Copy the lines below as they are; omit the images they contain.

Dataset excerpts
+-------+

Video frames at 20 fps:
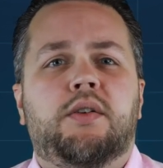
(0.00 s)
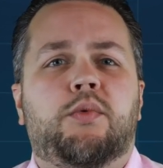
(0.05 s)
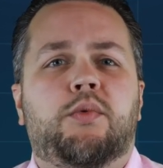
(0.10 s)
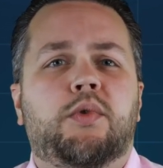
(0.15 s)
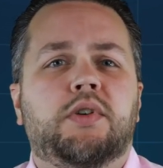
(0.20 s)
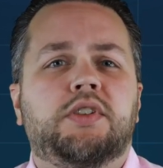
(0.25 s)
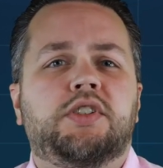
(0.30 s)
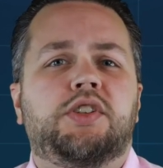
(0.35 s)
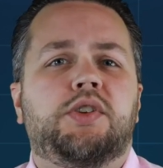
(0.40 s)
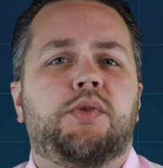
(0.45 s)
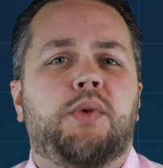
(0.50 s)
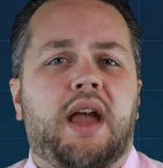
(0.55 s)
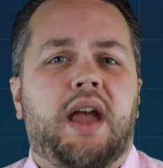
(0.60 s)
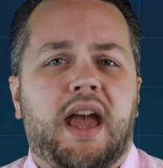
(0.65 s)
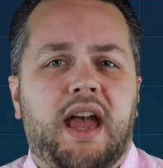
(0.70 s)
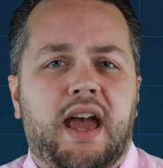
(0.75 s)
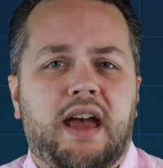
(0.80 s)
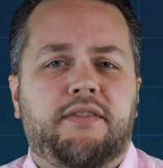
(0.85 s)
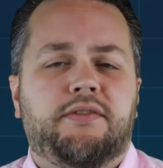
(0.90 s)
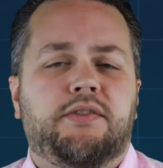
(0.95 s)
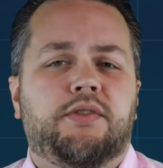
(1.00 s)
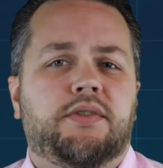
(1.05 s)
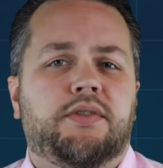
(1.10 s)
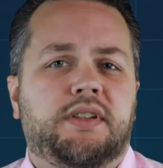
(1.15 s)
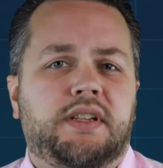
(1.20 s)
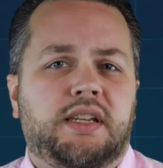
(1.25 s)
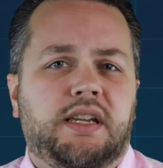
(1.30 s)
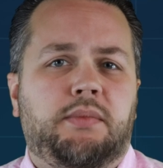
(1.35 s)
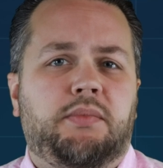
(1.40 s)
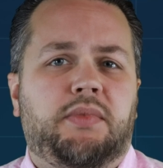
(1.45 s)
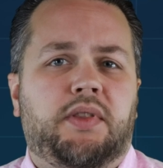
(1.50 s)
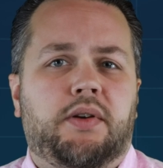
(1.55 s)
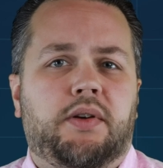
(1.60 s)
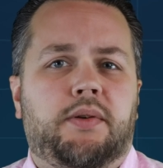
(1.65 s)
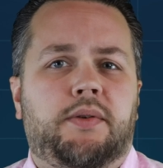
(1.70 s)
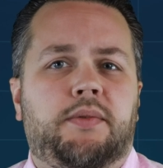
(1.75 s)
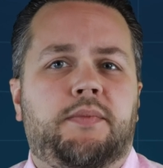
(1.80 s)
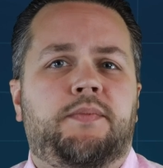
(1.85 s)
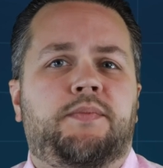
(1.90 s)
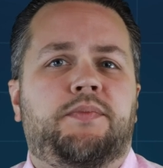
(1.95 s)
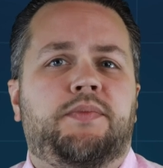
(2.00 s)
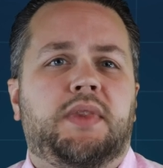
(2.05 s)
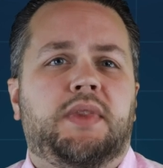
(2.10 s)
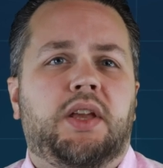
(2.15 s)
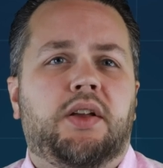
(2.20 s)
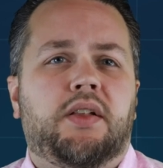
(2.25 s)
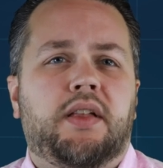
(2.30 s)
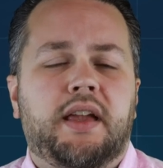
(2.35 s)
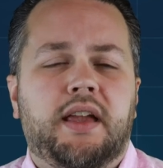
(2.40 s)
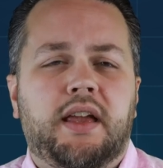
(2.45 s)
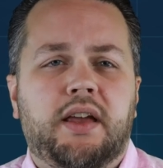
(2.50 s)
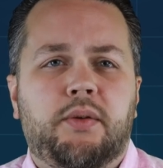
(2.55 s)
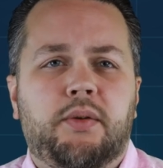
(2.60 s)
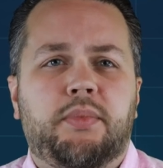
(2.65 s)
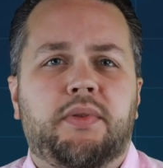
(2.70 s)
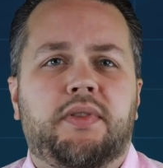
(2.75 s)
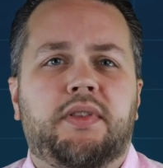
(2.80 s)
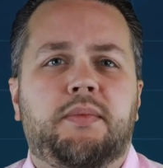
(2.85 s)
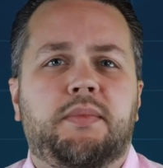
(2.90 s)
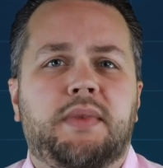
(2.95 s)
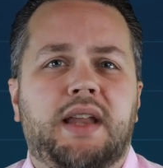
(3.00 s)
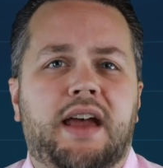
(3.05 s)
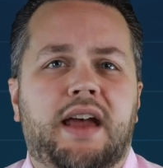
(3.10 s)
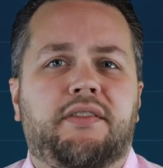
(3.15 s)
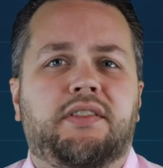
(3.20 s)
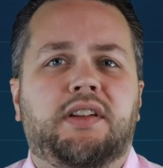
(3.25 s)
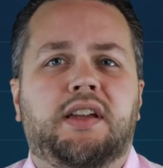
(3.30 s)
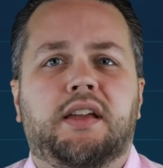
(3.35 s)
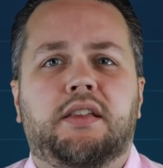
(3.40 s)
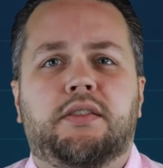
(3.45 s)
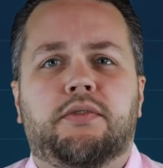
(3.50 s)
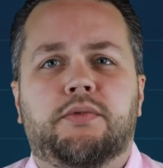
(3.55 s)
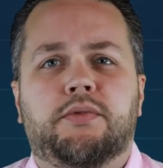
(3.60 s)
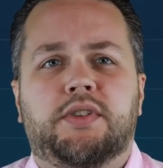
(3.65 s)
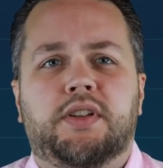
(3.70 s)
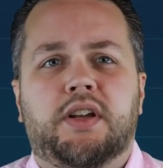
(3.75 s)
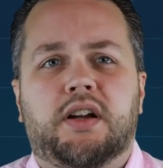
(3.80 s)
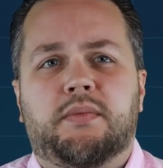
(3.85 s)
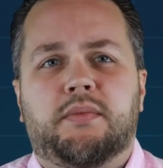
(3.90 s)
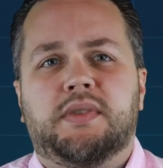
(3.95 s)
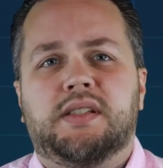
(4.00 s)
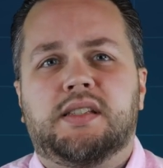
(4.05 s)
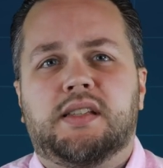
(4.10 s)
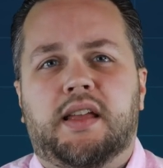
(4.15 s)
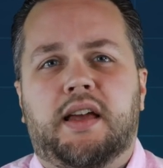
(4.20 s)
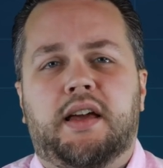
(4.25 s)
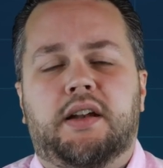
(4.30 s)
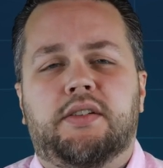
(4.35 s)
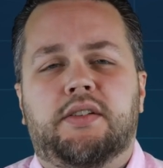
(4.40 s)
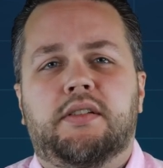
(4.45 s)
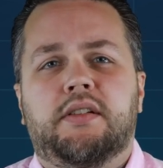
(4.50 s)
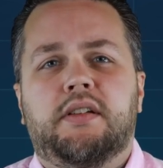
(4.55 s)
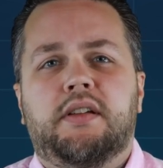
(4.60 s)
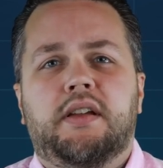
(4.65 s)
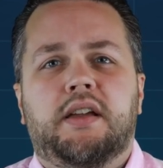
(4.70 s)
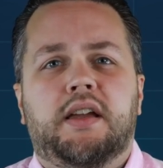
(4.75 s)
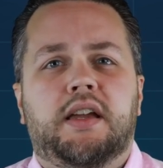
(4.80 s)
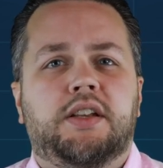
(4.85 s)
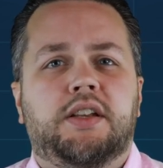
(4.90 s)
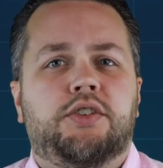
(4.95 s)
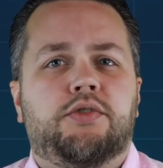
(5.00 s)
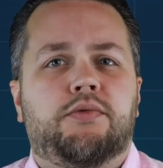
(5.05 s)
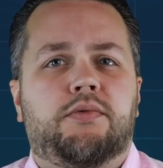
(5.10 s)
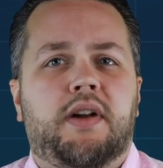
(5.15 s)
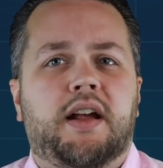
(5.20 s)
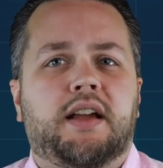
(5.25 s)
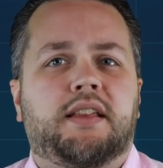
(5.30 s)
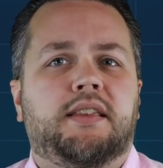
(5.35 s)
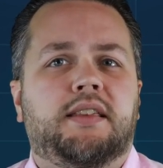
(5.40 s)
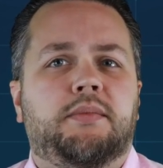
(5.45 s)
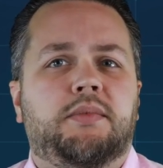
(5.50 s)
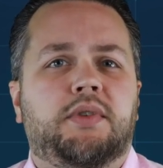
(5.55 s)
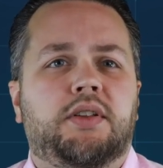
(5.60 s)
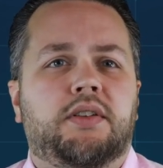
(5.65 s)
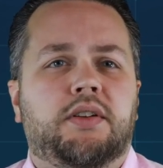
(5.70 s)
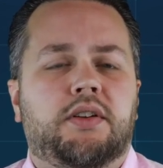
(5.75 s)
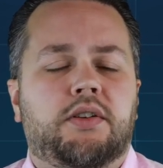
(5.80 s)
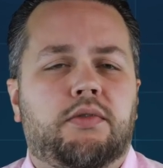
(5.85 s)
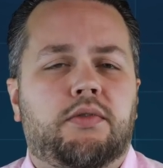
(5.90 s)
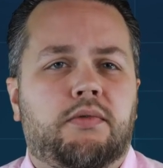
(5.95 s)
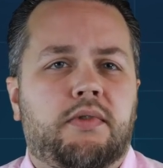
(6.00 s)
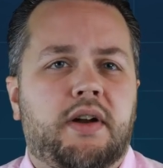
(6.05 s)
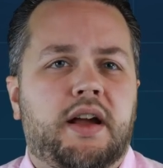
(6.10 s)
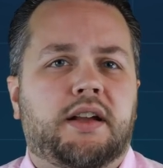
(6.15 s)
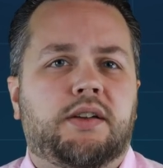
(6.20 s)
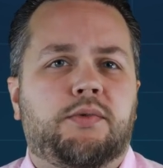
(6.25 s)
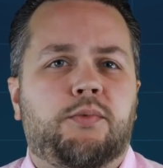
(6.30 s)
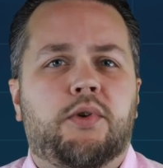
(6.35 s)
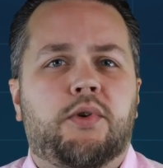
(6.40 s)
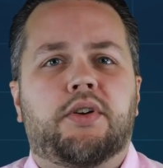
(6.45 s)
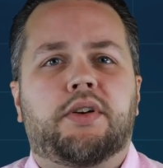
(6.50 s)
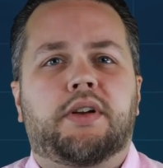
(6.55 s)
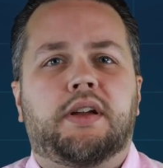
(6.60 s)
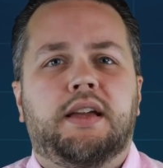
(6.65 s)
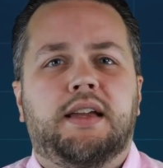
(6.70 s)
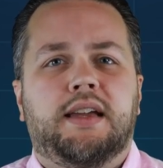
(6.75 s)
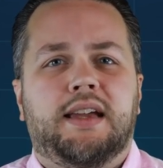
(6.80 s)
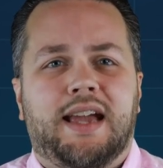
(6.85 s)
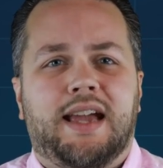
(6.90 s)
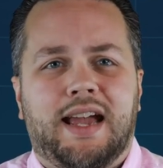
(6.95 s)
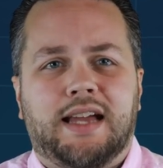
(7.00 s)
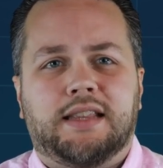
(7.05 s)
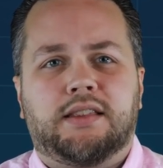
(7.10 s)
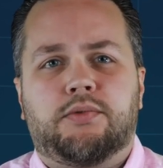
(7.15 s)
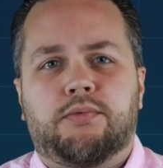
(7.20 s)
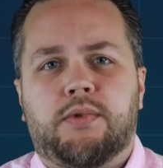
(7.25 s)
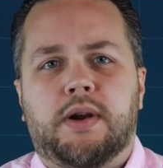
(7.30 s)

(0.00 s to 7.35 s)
Once you have your team, though, you'll help them navigate through Tuckman's ladder and direct them to the correct work at the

+-------+

WRITTEN ANSWER
Video frames at 20 fps:
(0.00 s)
(0.05 s)
(0.10 s)
(0.15 s)
(0.20 s)
(0.25 s)
(0.30 s)
(0.35 s)
(0.40 s)
(0.45 s)
(0.50 s)
(0.55 s)
(0.60 s)
(0.65 s)
(0.70 s)
(0.75 s)
(0.80 s)
(0.85 s)
(0.90 s)
(0.95 s)
(1.00 s)
(1.05 s)
(1.10 s)
(1.15 s)
(1.20 s)
(1.25 s)
(1.30 s)
(1.35 s)
(1.40 s)
(1.45 s)
(1.50 s)
(1.55 s)
(1.60 s)
(1.65 s)
(1.70 s)
(1.75 s)
(1.80 s)
(1.85 s)
(1.90 s)
(1.95 s)
(2.00 s)
(2.05 s)
(2.10 s)
(2.15 s)
(2.20 s)
(2.25 s)
(2.30 s)
(2.35 s)
(2.40 s)
(2.45 s)
(2.50 s)
(2.55 s)
(2.60 s)
(2.65 s)
(2.70 s)
(2.75 s)
(2.80 s)
(2.85 s)
(2.90 s)
(2.95 s)
(3.00 s)
(3.05 s)
(3.10 s)
(3.15 s)
(3.20 s)
(3.25 s)
(3.30 s)
(3.35 s)
(3.40 s)
(3.45 s)
(3.50 s)
(3.55 s)
(3.60 s)
(3.65 s)
(3.70 s)
(3.75 s)
(3.80 s)
(3.85 s)
(3.90 s)
(3.95 s)
(4.00 s)
(4.05 s)
(4.10 s)
(4.15 s)
(4.20 s)
(4.25 s)
(4.30 s)
(4.35 s)
(4.40 s)
(4.45 s)
(4.50 s)
(4.55 s)
(4.60 s)
(4.65 s)
(4.70 s)
(4.75 s)
(4.80 s)
(4.85 s)
(4.90 s)
(4.95 s)
(5.00 s)
(5.05 s)
(5.10 s)
(5.15 s)
(5.20 s)
(5.25 s)
(5.30 s)
(5.35 s)
(5.40 s)
(5.45 s)
(5.50 s)
(5.55 s)
(5.60 s)
(5.65 s)
(5.70 s)
(5.75 s)
(5.80 s)
(5.85 s)
(5.90 s)
(5.95 s)
(6.00 s)
(6.05 s)
(6.10 s)
(6.15 s)
(6.20 s)
(6.25 s)
(6.30 s)
(6.35 s)
(6.40 s)
(6.45 s)
(6.50 s)
(6.55 s)
(6.60 s)
(6.65 s)
(6.70 s)
(6.75 s)
(6.80 s)
(6.85 s)
(6.90 s)
(6.95 s)
(7.00 s)
(7.05 s)
(7.10 s)
(7.15 s)
(7.20 s)
(7.25 s)
(7.30 s)

(0.00 s to 7.35 s)
Once you have your team, though, you'll help them navigate through Tuckman's ladder and direct them to the correct work at the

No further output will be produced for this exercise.